Extracted records
::::

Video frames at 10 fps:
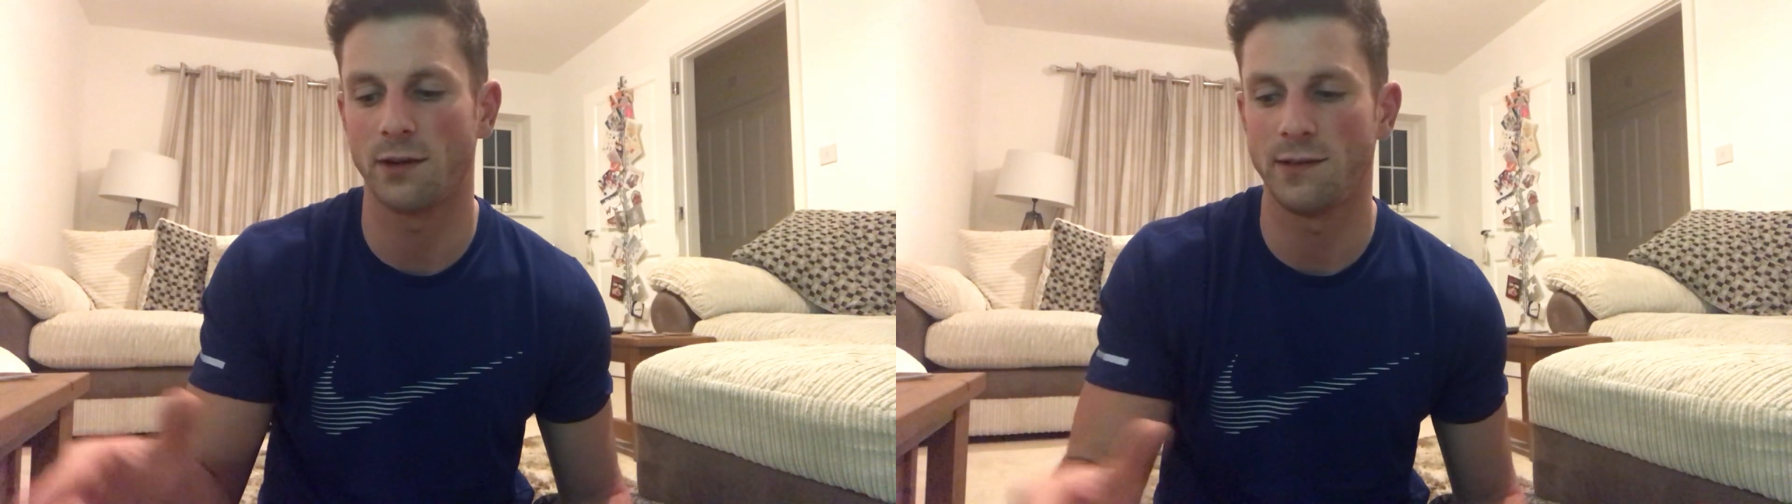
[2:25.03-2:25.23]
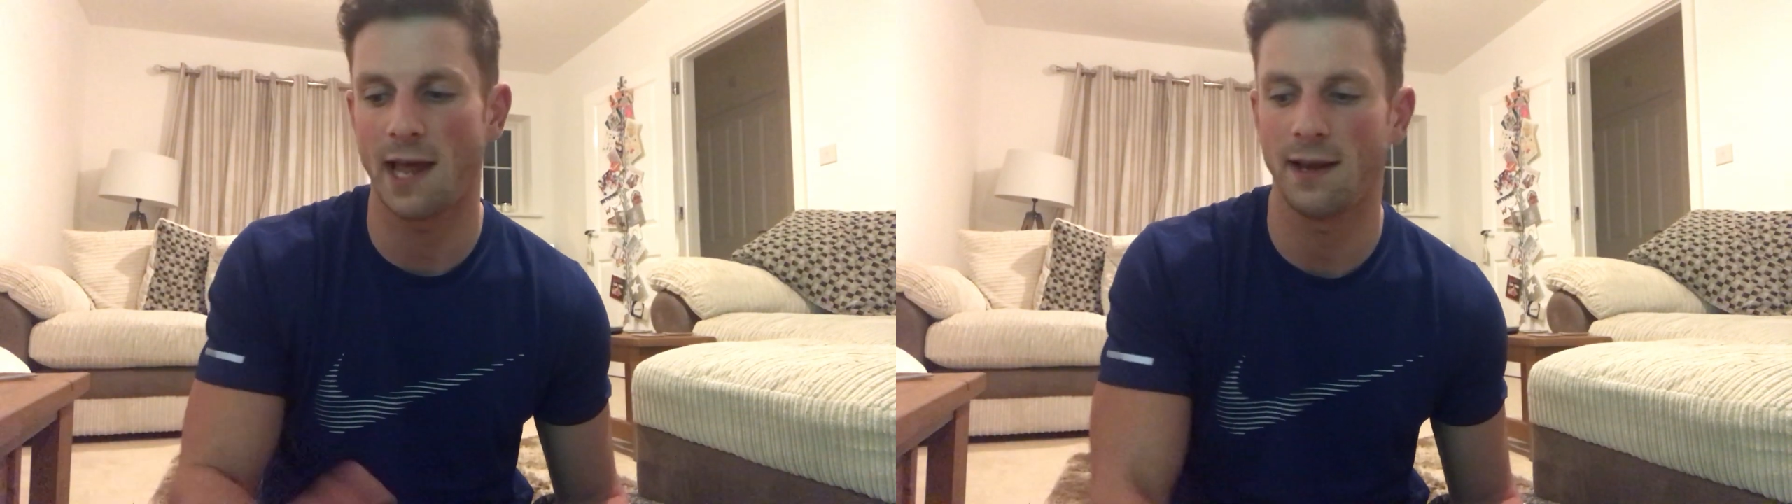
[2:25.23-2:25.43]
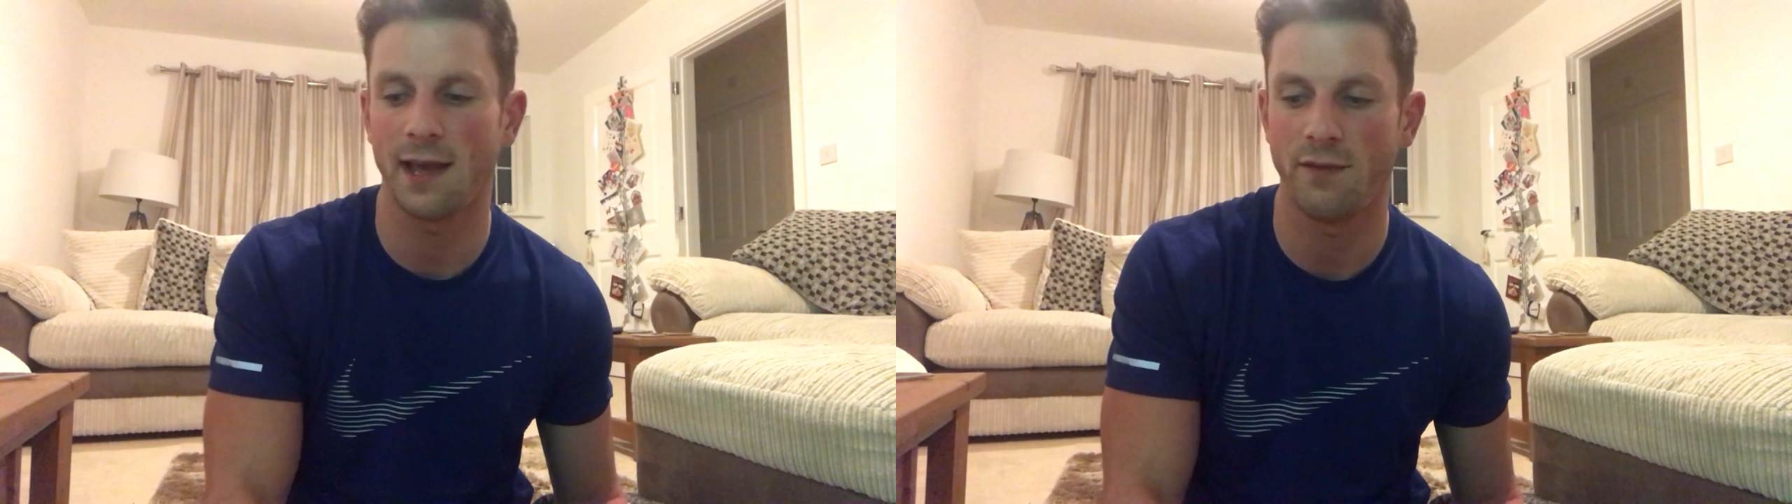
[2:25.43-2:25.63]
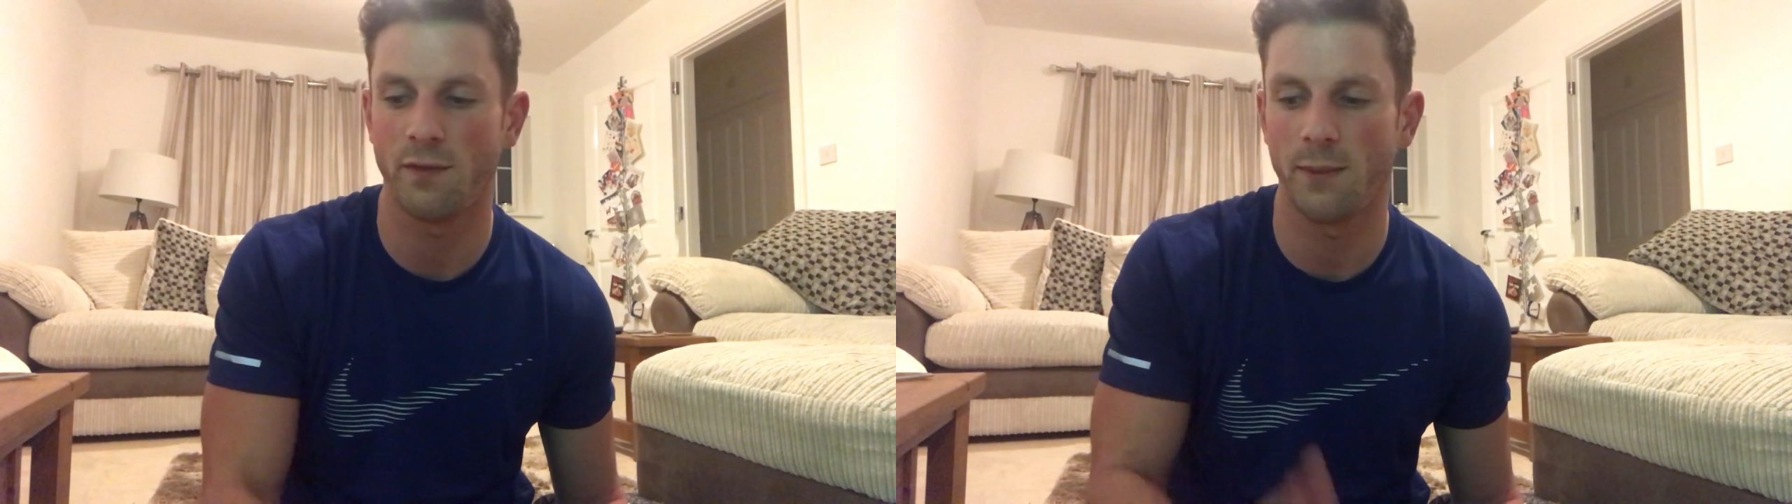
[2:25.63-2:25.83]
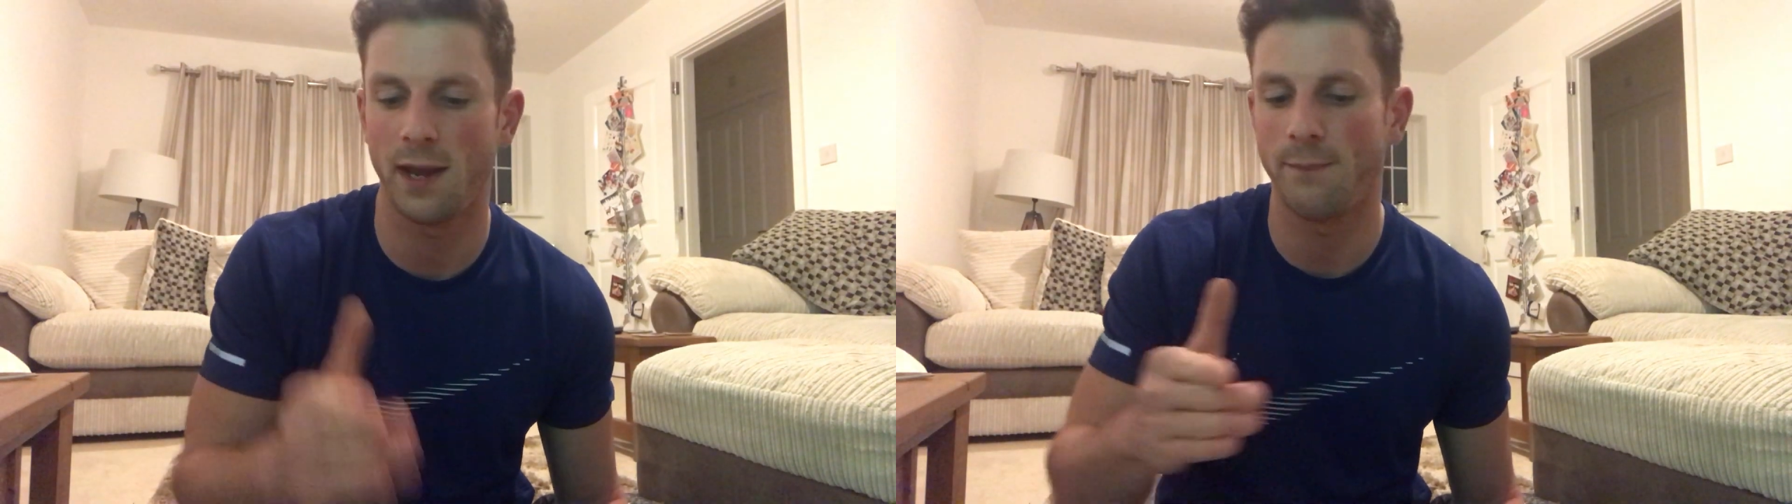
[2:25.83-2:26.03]
So 10k
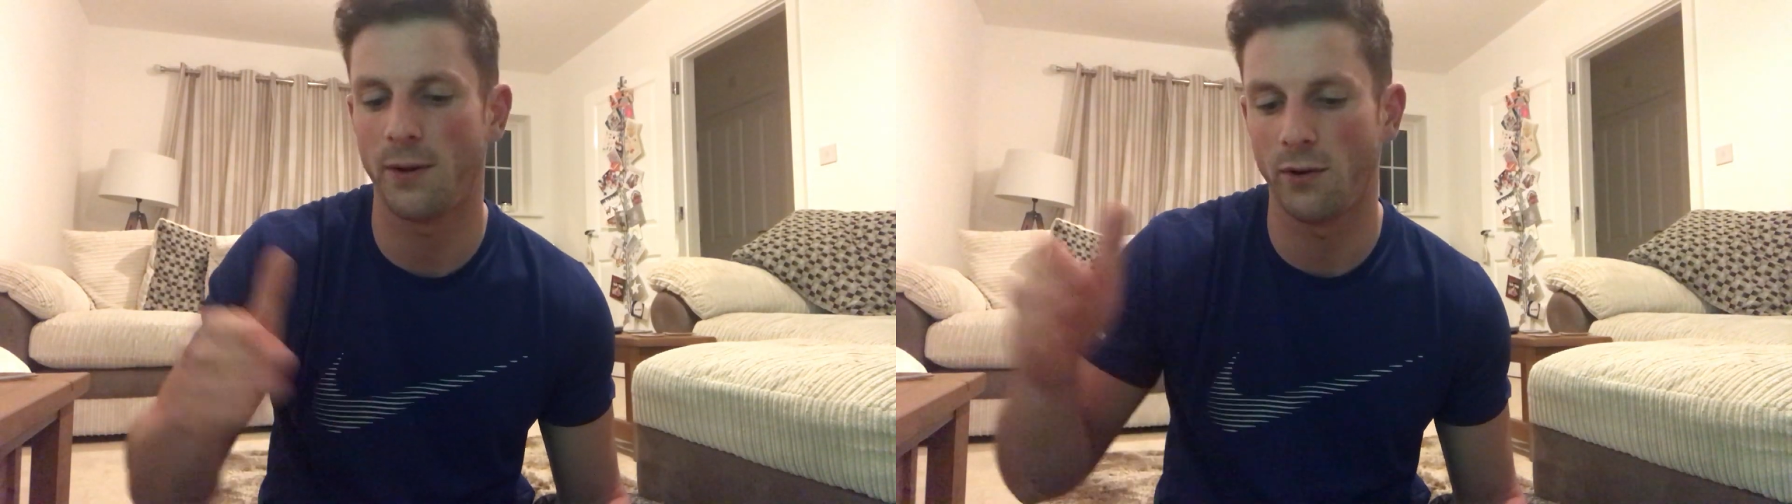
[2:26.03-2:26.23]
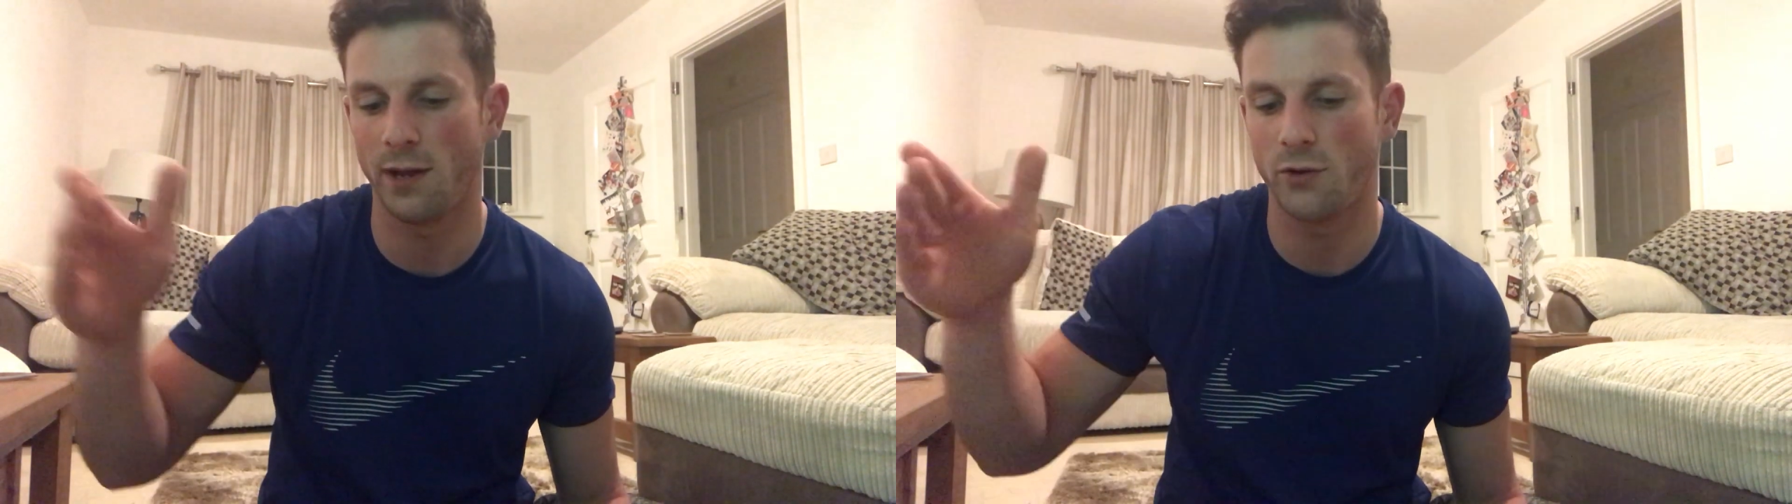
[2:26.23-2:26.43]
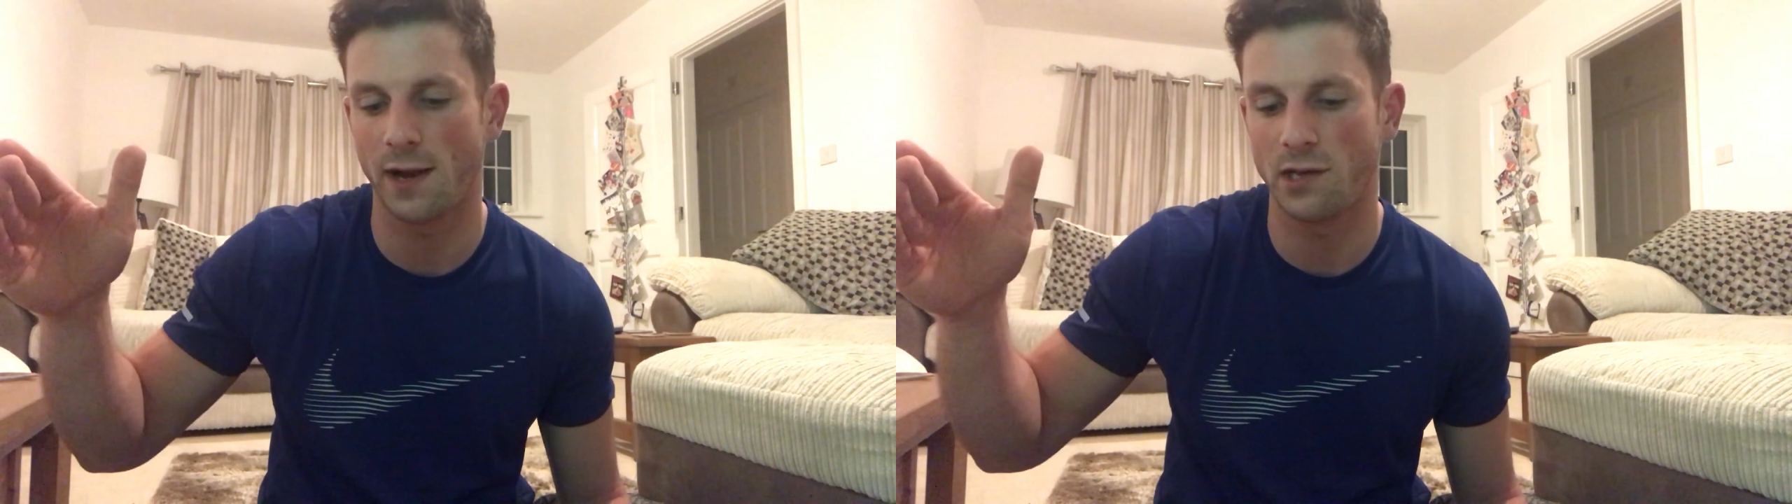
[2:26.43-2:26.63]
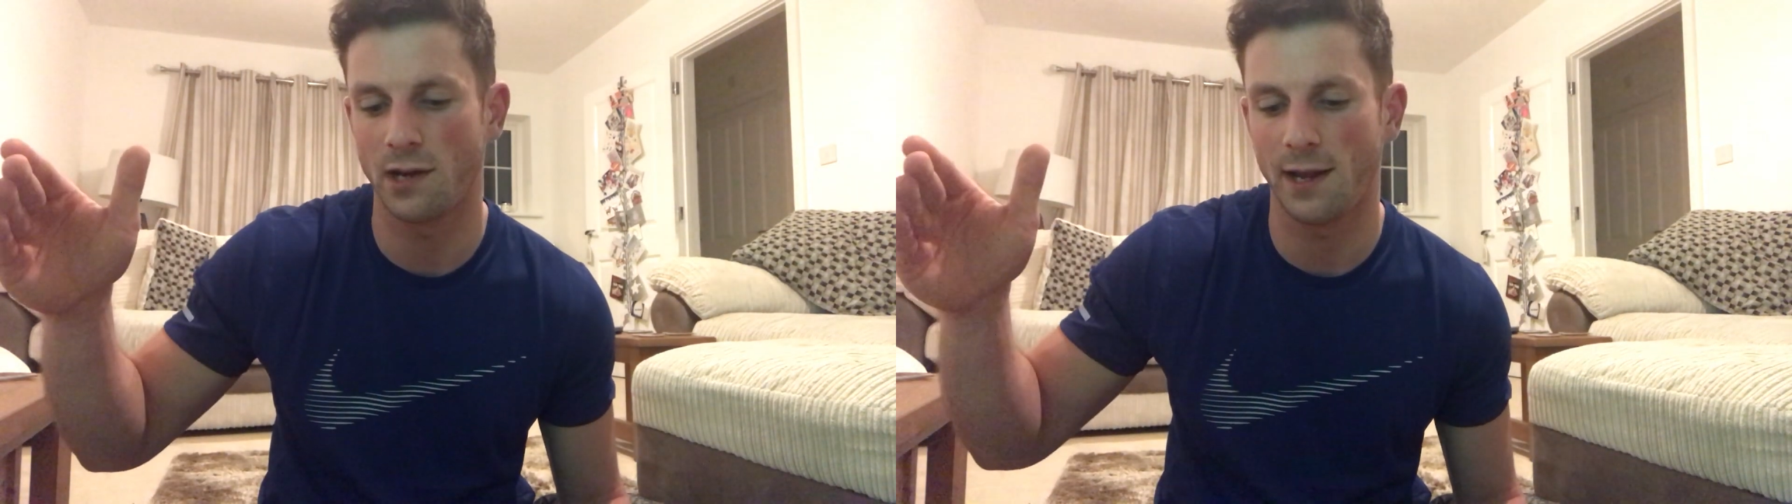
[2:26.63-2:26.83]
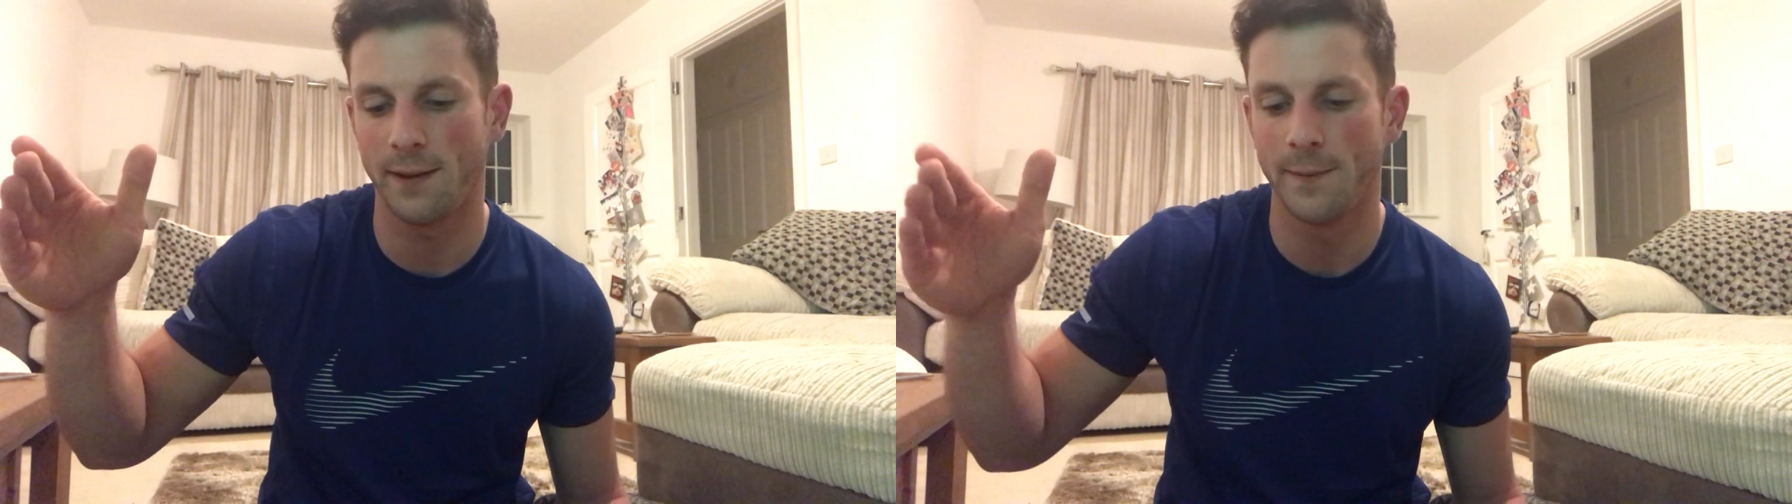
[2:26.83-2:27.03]
for me, building
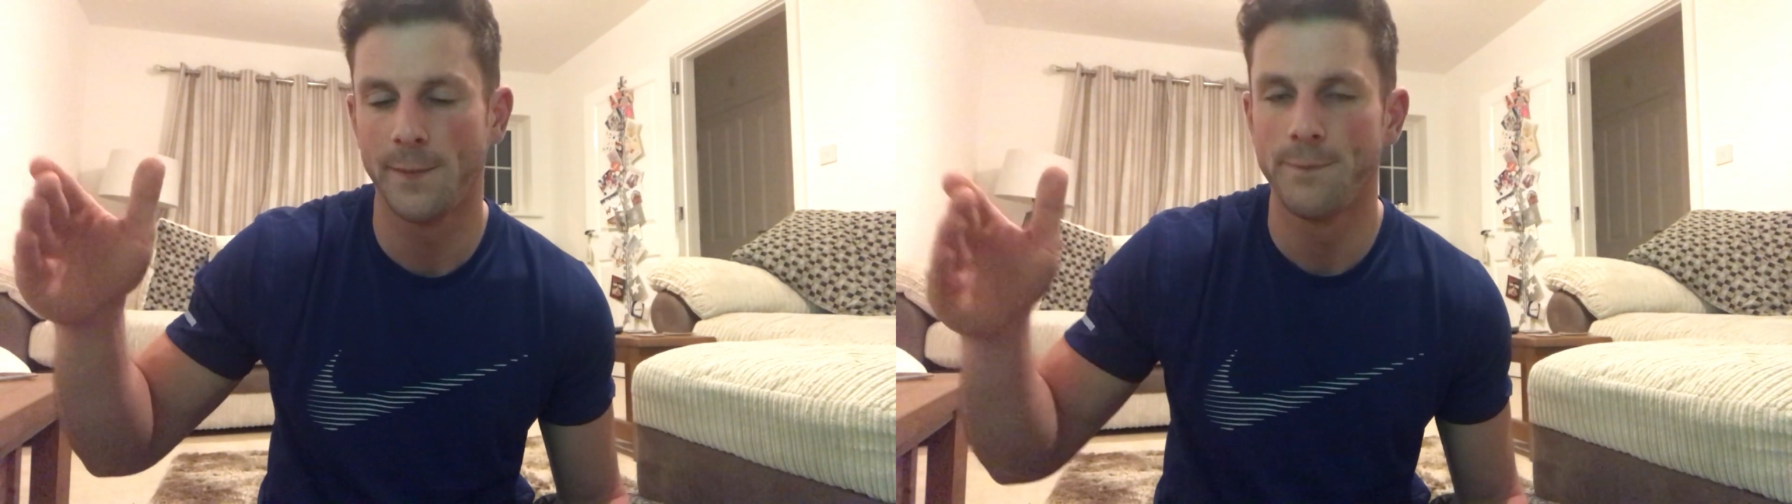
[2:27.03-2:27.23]
gradually.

::::

## GOAL OF THE EXERCISE:
Reproduce all entries above exactly, minus the images.

## SOLUTION TO THIS PROBLEM:
Video frames at 10 fps:
[2:25.03-2:25.23]
[2:25.23-2:25.43]
[2:25.43-2:25.63]
[2:25.63-2:25.83]
[2:25.83-2:26.03]
So 10k
[2:26.03-2:26.23]
[2:26.23-2:26.43]
[2:26.43-2:26.63]
[2:26.63-2:26.83]
[2:26.83-2:27.03]
for me, building
[2:27.03-2:27.23]
gradually.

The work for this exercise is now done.